Lebih lanjut, ada sosok yang pertama kali mendeskripsikan durian secara detail dalam laporan penelitiannya, ia adalah Georg Eberhard Rumphius, seorang ahli botani kelahiran Jerman yang bekerja untuk VOC. Laporan penelitian Rumphius itu diterbitkan menjadi buku pada 1741 dengan judul Herbarium Amboinense.
Melalui penelitiannya di Ambon, Maluku, Rumphius melihat lansgung penduduk lokal di sana menggunakan aroma durian untuk menangkap musang. Dalam laporannya, momen itu jadi awal di mana dirinya melihat buah durian dan mencatat nama genus durian sebagai “durio”. lalu, sejak saat itu pula, nama durian mulai masuk ke dalam khasanah botani, sampai mengundang perhatian ahli botani Eropa lainnya.
Penelitian Rumphius pun berdampak luas. Setelah 33 tahun terbitnya Herbarium Amboinense karya Rumphius, seorang ahli botani asal Swedia yakni Carl Linnaeus berhasil menerbitkan buku berjudul Systema Vegetabilium yang menyertakan nama buah durian dengan nama latin durio zibethinus.
Ada alasan menarik di balik penyematan nama latin durian dari Linnaeus itu. Ternyata, Linnaeus terinspirasi dengan cerita Rumphius saat melihat orang-orang Ambon yang memanfaatkan aroma durian untuk menjebak musang kala itu.
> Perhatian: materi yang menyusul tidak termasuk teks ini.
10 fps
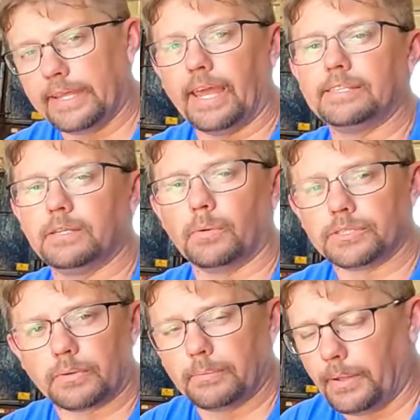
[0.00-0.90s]
in case he
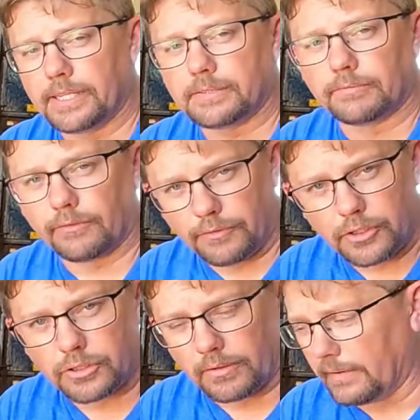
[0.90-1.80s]
wants to replace them for
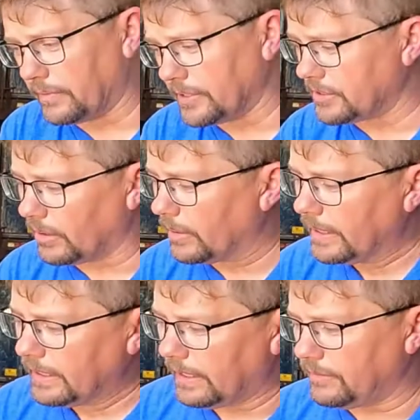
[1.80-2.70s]
future reference. So
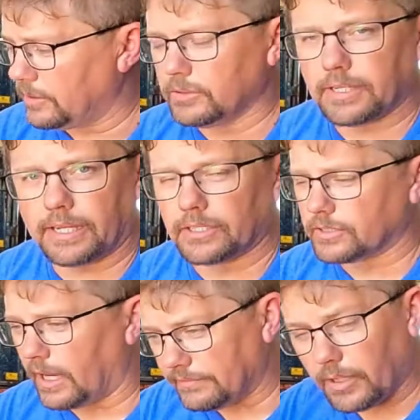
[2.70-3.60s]
if you do take
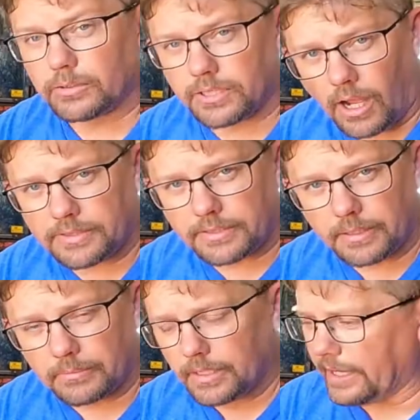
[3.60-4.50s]
yours off, don't toss
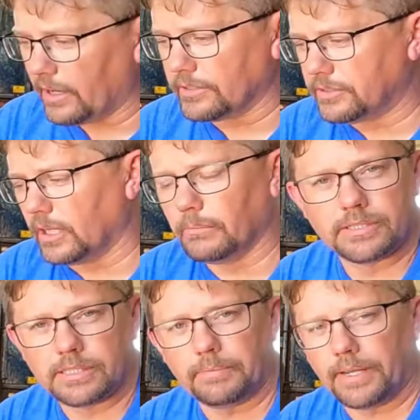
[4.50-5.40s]
them, hang on to
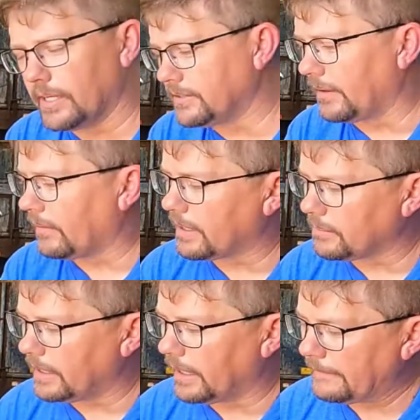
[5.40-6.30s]
them. And something else I'd
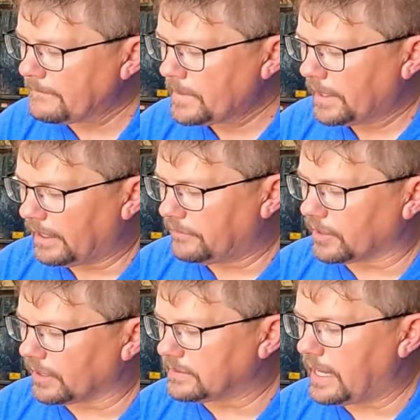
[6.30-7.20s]
recommend, if
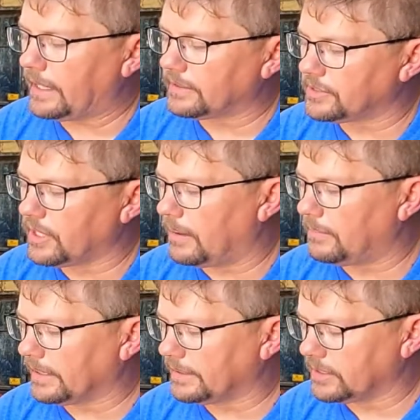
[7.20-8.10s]
you're going to tackle a
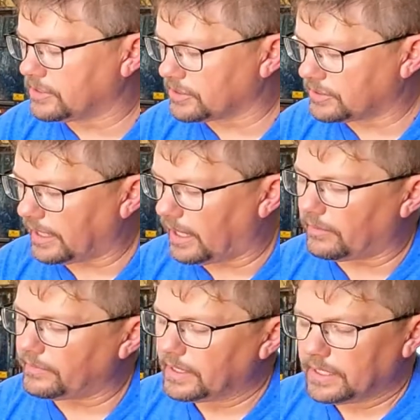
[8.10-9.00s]
job like this
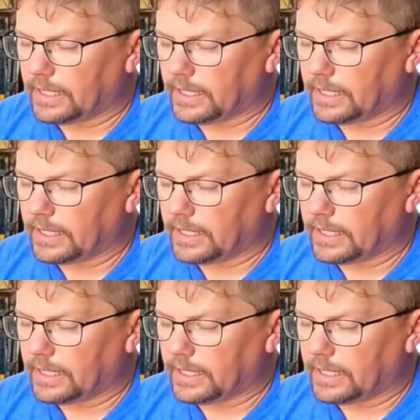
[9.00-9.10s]
yourself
Akhirnya, Linnaeus mengabadikan nama latin musang (zibetto) tersebut bersama nama latin durian, sehingga nama zibethinus disematkan di belakang nama genus “durio” sebagai bentuk untuk mengenang kisah temuan Rumphius mengenai buah durian selama di Ambon.
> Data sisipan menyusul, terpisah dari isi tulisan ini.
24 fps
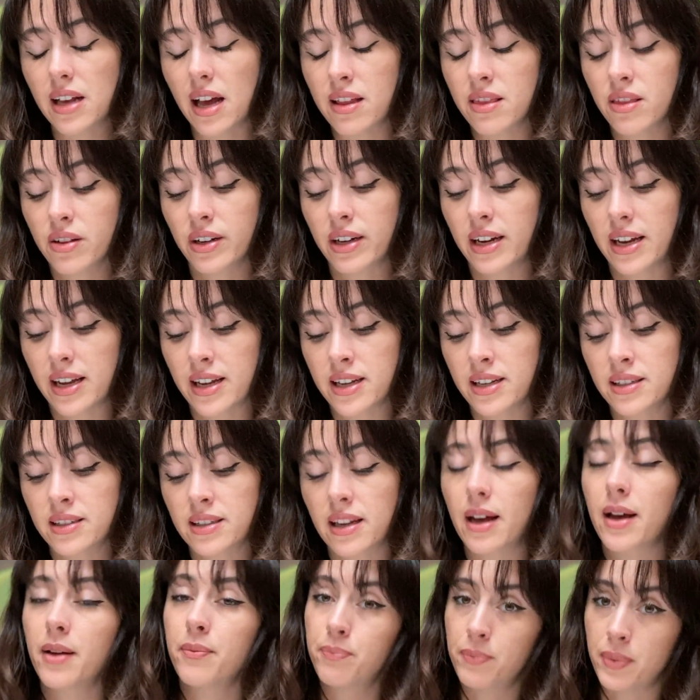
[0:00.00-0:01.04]
and there is
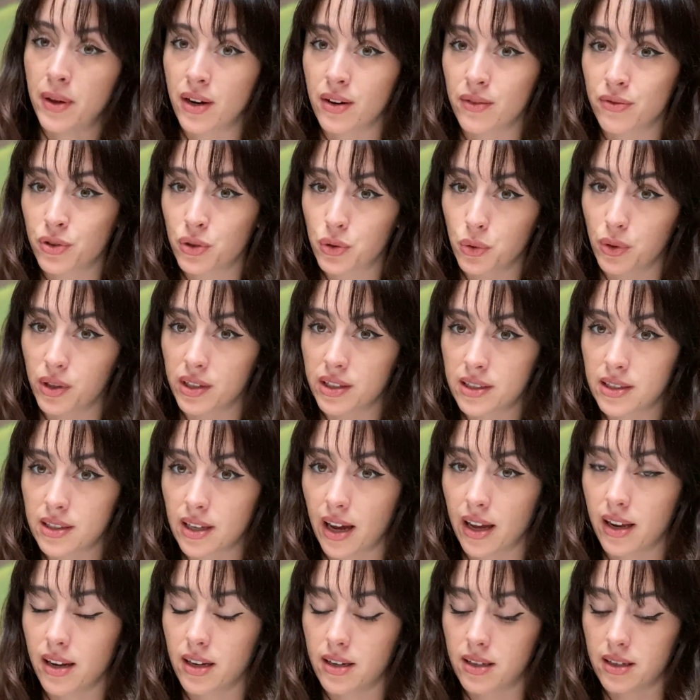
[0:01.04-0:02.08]
a bit of
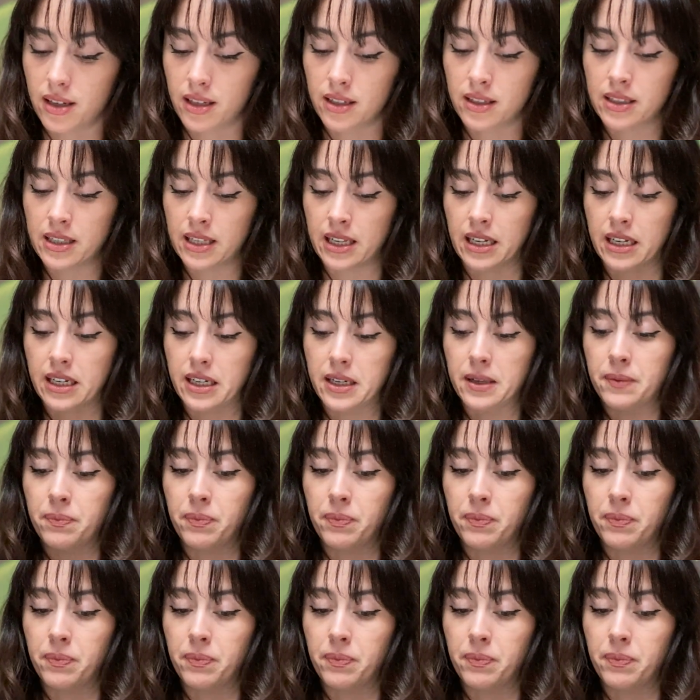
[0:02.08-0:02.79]
short-sightedness here.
Cerita berbeda juga muncul dari penjelajah Eropa lainnya. Seorang naturalis asal Inggris Alfred Russel Wallace pernah melakukan penelitian di kepulauan Nusantara, antara lain di Ternate, pada kurun 1848 sampai dengan 1854. Kala itu, ia tertarik dengan buah durian.
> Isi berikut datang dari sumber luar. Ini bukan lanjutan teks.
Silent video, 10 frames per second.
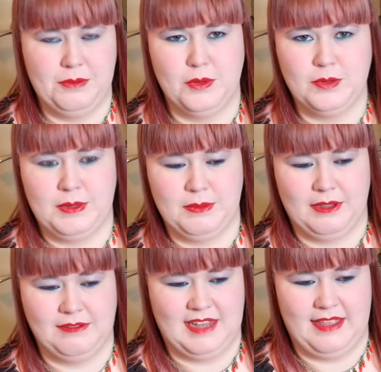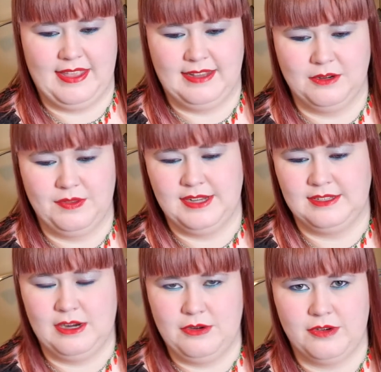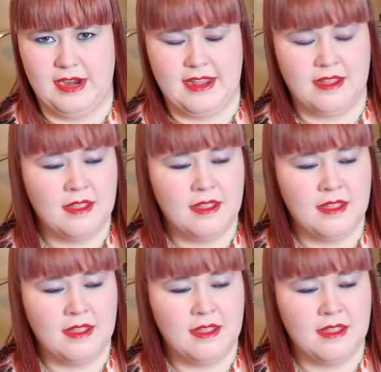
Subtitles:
Most people have said this, or this sounds right.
Jejak ketertarikan Wallace dengan buah durian itu terbaca dari sebuah surat yang ia tulis untuk rekannya sesama ahli botani yakni Sir William Jackson Hooker. Dalam surat itu, Wallace yang juga ahli ilmu alam yang dinobatkan sebagai peletak dasar teori evolusinya Charles Darwin itu, begitu kagum dengan buah durian.
“Aroma buah yang matang itu belum tentu menyenangkan, walaupun tidak begitu menyengat baunya begitu buah baru jatuh dari pohonnya. Satu-satunya cara untuk menyantap durian yang telah matang sempurna adalah saat buah itu jatuh,” tulis Wallace.
“Mungkin tidak benar jika mengatakan kalau durian adalah buah yang terbaik dari semua buah-buahan yang ada, terutama karena tak berair berasa masam menyegarkan seperti jeruk (orange), anggur, mangga dan manggis. Tapi sebagai sebuah makanan, kelezatan durian tidak tertandingi. Jika saya harus membuat dua hal yang mewakili kesempurnaan, maka saya akan menobatkan Durian dan Jeruk sebagai raja dan ratu buah-buahan.”